_Assignment_. Up to and including the line with "[00:00:04.27 to 00:00:05.27]", restate every line of the records below word for word, from the first line on, leaving out the pictures.

Top of Dataset content

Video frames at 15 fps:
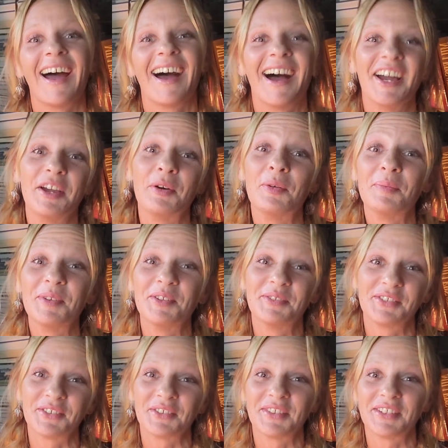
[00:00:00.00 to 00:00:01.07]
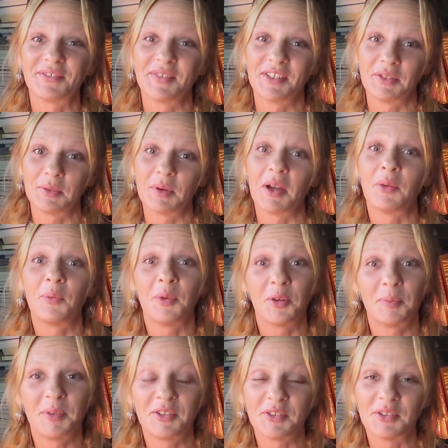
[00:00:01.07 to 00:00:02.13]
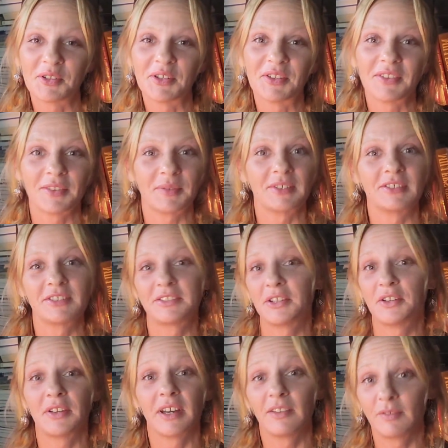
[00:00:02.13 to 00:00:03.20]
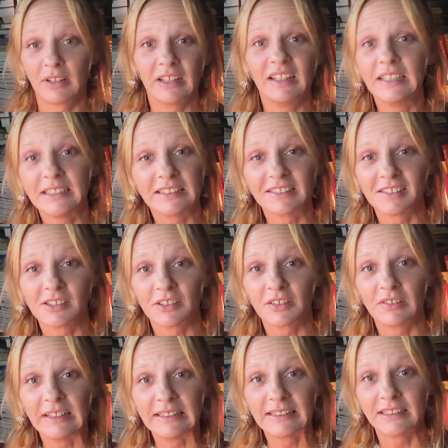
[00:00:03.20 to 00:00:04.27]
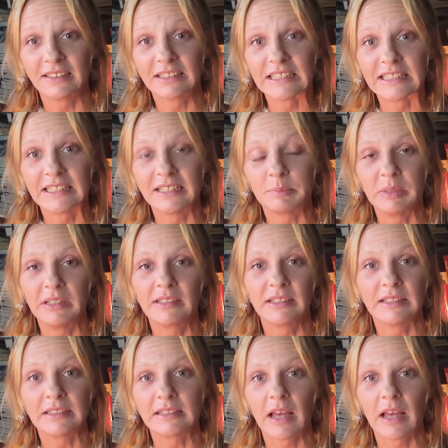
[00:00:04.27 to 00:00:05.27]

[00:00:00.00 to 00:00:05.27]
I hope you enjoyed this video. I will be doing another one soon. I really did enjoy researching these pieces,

Bottom of Dataset content

_Exercise output_.
Video frames at 15 fps:
[00:00:00.00 to 00:00:01.07]
[00:00:01.07 to 00:00:02.13]
[00:00:02.13 to 00:00:03.20]
[00:00:03.20 to 00:00:04.27]
[00:00:04.27 to 00:00:05.27]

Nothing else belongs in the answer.